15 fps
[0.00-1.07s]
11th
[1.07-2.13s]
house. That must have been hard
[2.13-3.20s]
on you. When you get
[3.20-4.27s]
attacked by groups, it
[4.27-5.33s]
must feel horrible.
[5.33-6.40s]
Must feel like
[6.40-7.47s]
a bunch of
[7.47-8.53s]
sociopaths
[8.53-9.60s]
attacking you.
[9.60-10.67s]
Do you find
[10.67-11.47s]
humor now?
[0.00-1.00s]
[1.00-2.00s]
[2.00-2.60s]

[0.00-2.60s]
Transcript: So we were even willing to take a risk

## Problem to work on
Output the whole listing exactly, leaving nothing out.

## Problem solution
15 fps
[0.00-1.07s]
11th
[1.07-2.13s]
house. That must have been hard
[2.13-3.20s]
on you. When you get
[3.20-4.27s]
attacked by groups, it
[4.27-5.33s]
must feel horrible.
[5.33-6.40s]
Must feel like
[6.40-7.47s]
a bunch of
[7.47-8.53s]
sociopaths
[8.53-9.60s]
attacking you.
[9.60-10.67s]
Do you find
[10.67-11.47s]
humor now?
[0.00-1.00s]
[1.00-2.00s]
[2.00-2.60s]

[0.00-2.60s]
Transcript: So we were even willing to take a risk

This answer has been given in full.